• TASK OBJECTIVE: Every line from the one with "[00:00:01.20 to 00:00:01.40]" through the end of the entries below must be retyped exactly, and only those lines. The pictures are not part of the copy.

Saved entries:

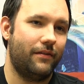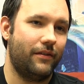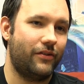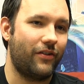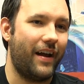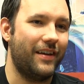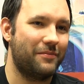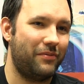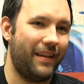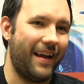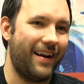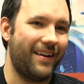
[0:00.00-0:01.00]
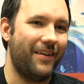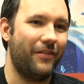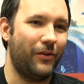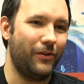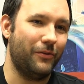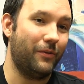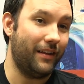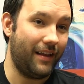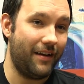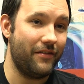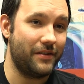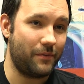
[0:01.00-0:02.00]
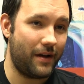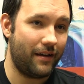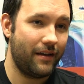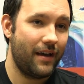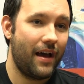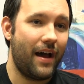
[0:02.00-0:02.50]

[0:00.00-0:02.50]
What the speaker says: the Trials player of old would love as well.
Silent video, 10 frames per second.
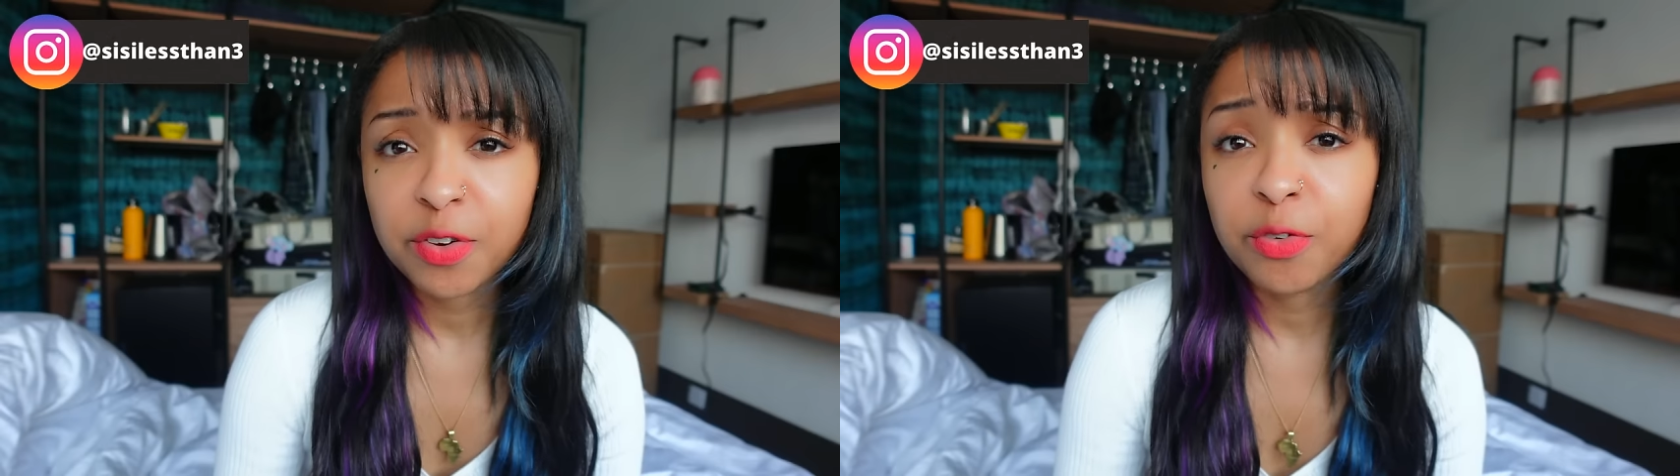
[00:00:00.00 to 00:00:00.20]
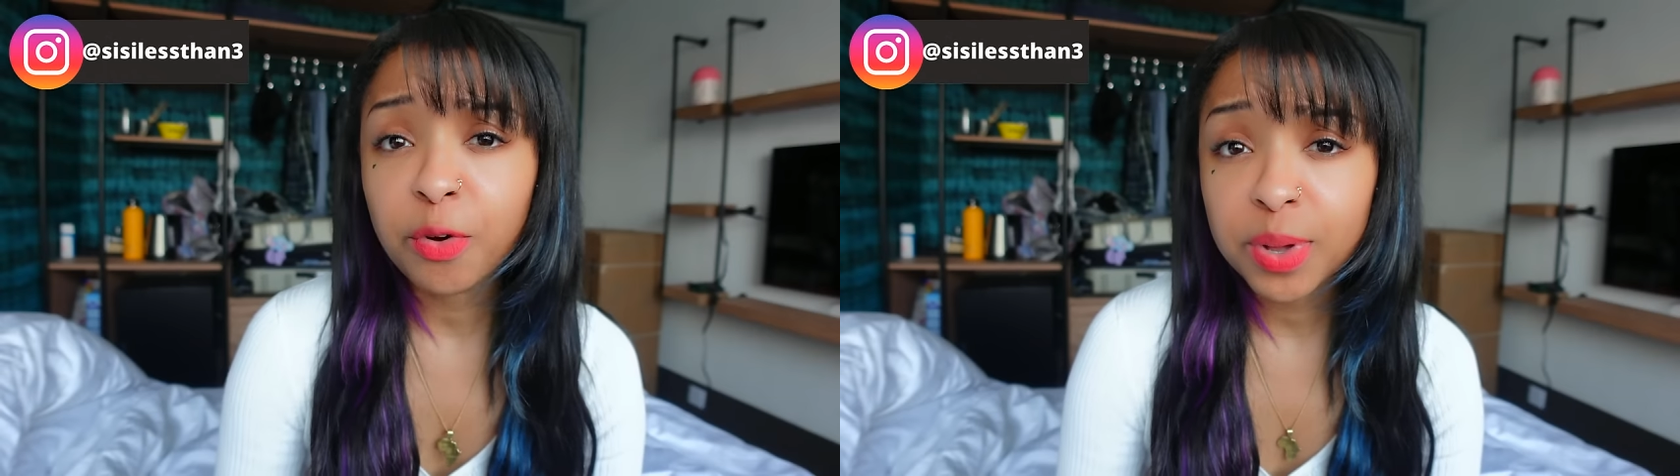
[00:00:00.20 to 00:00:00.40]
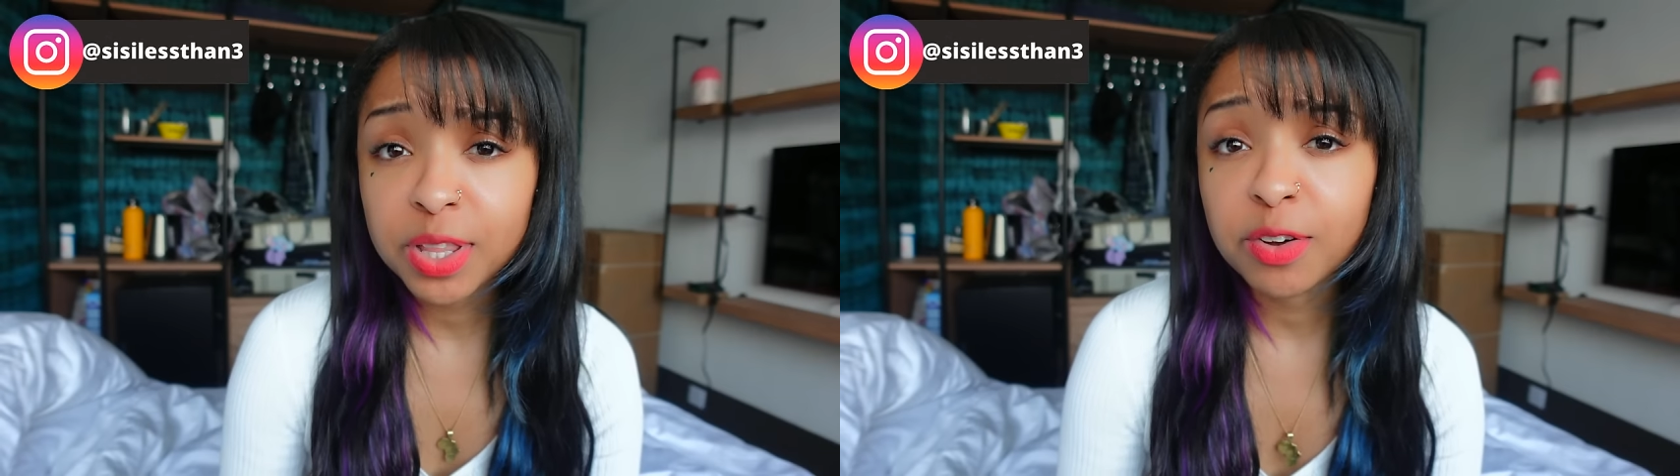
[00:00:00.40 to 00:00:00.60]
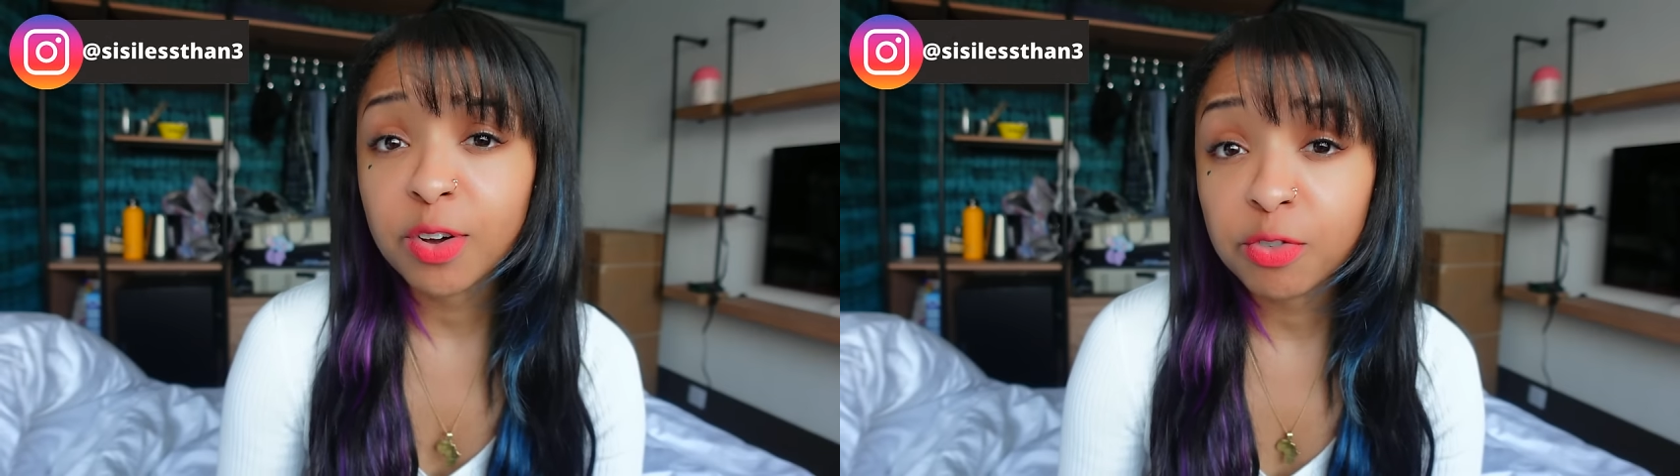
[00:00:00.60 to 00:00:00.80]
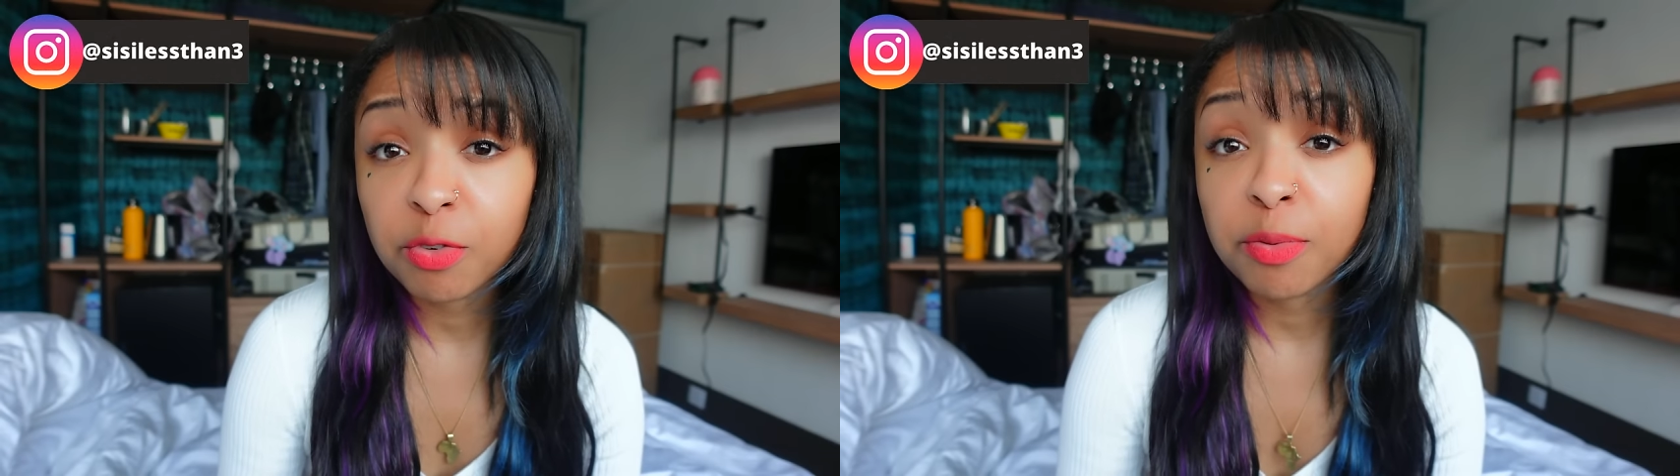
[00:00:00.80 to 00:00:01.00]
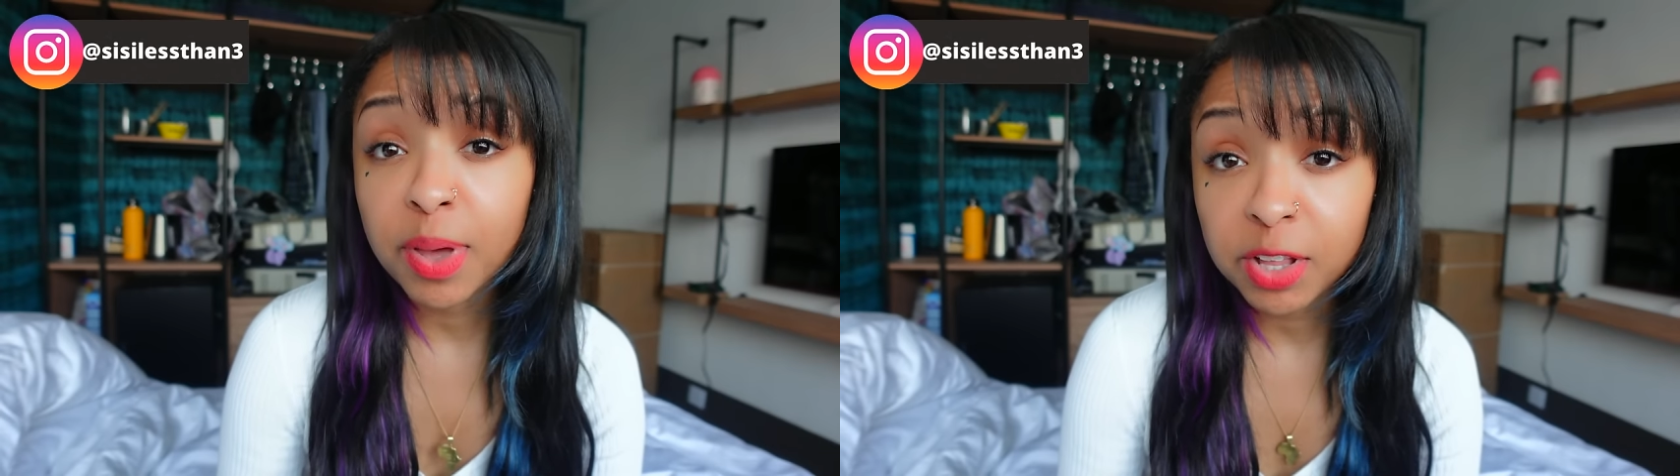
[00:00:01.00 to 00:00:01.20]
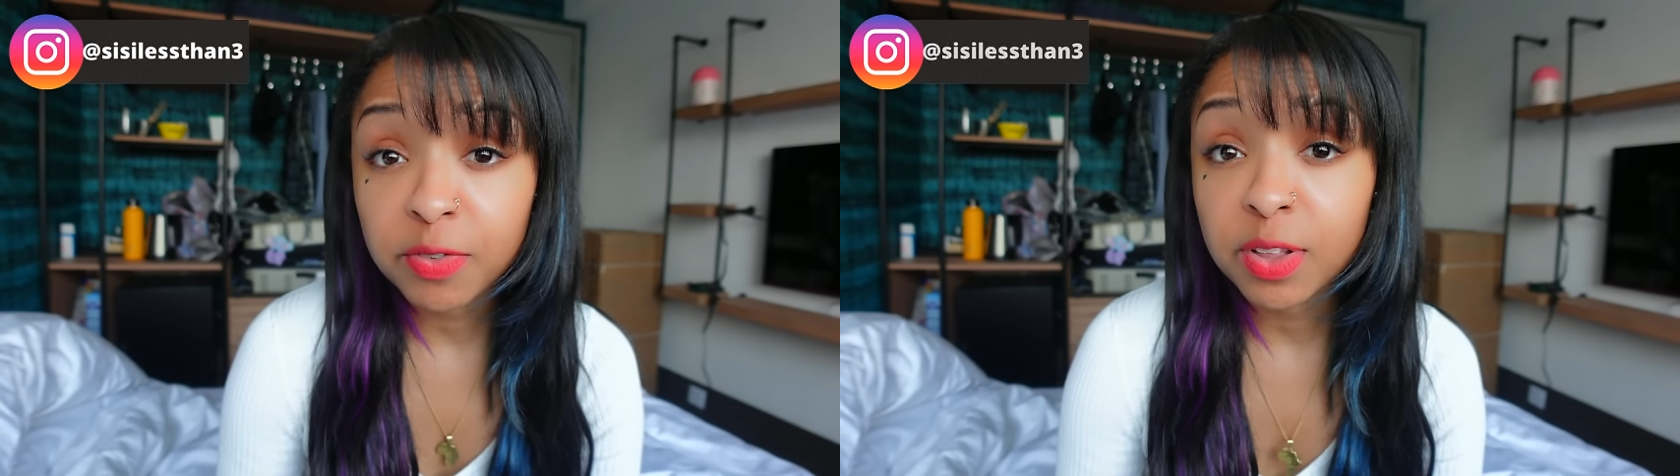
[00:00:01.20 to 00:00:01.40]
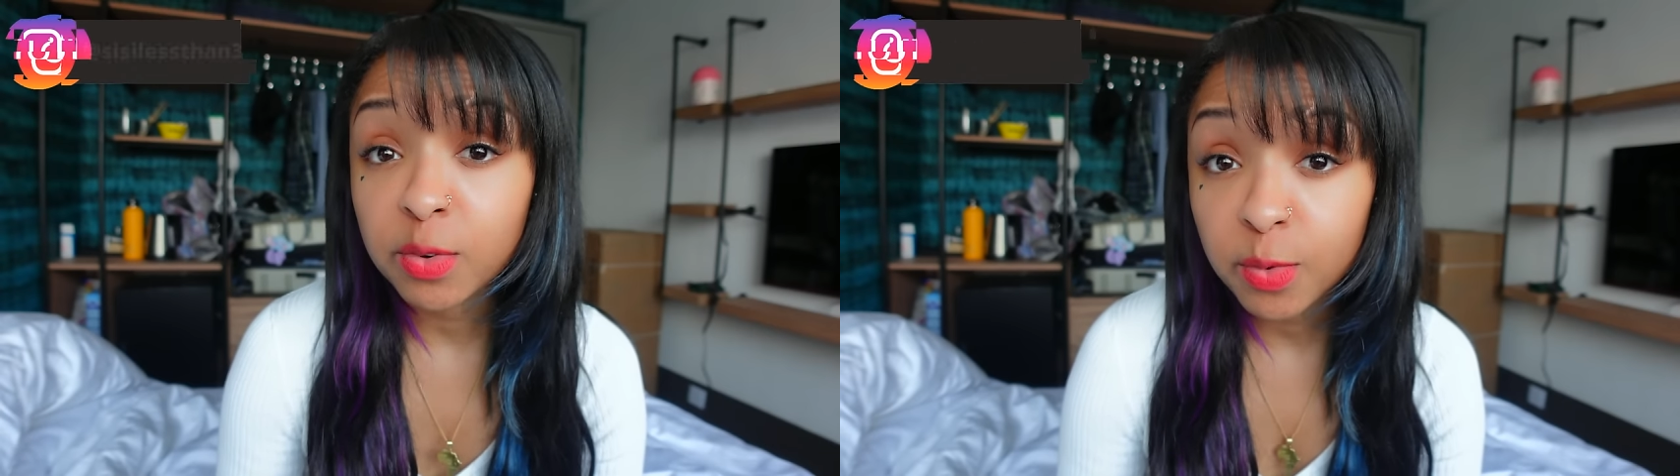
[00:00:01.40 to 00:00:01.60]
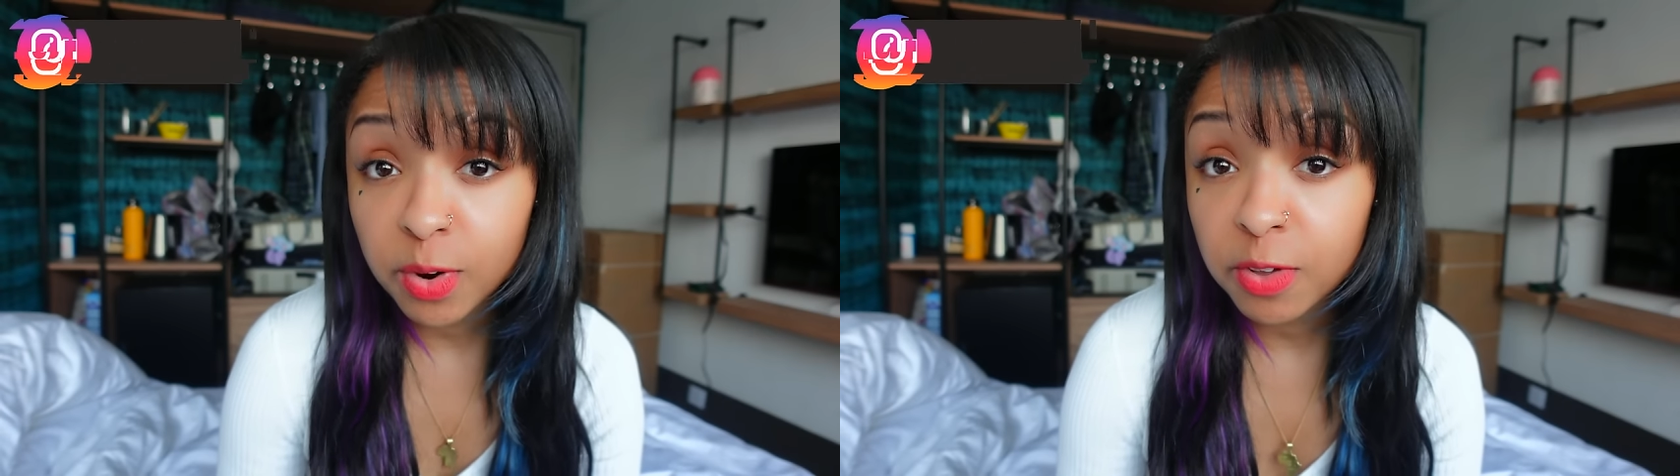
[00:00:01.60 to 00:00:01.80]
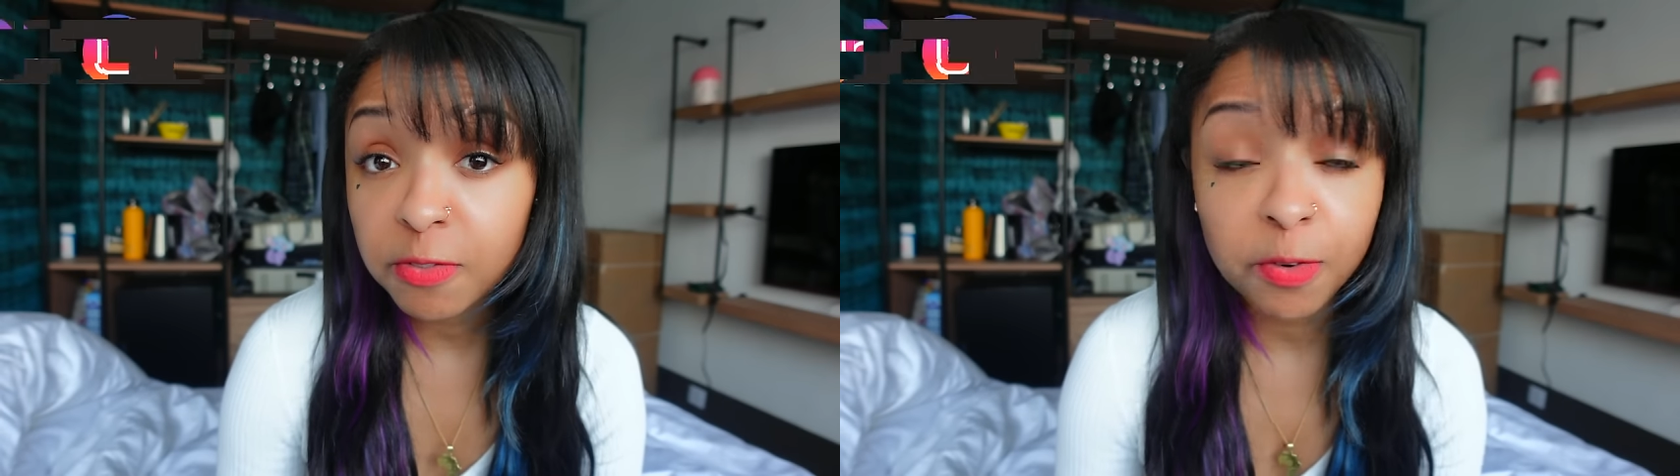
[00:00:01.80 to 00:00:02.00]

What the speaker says: They're growing their cultural impact around the world,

• SOLUTION TO THIS EXERCISE:
[00:00:01.20 to 00:00:01.40]
[00:00:01.40 to 00:00:01.60]
[00:00:01.60 to 00:00:01.80]
[00:00:01.80 to 00:00:02.00]

What the speaker says: They're growing their cultural impact around the world,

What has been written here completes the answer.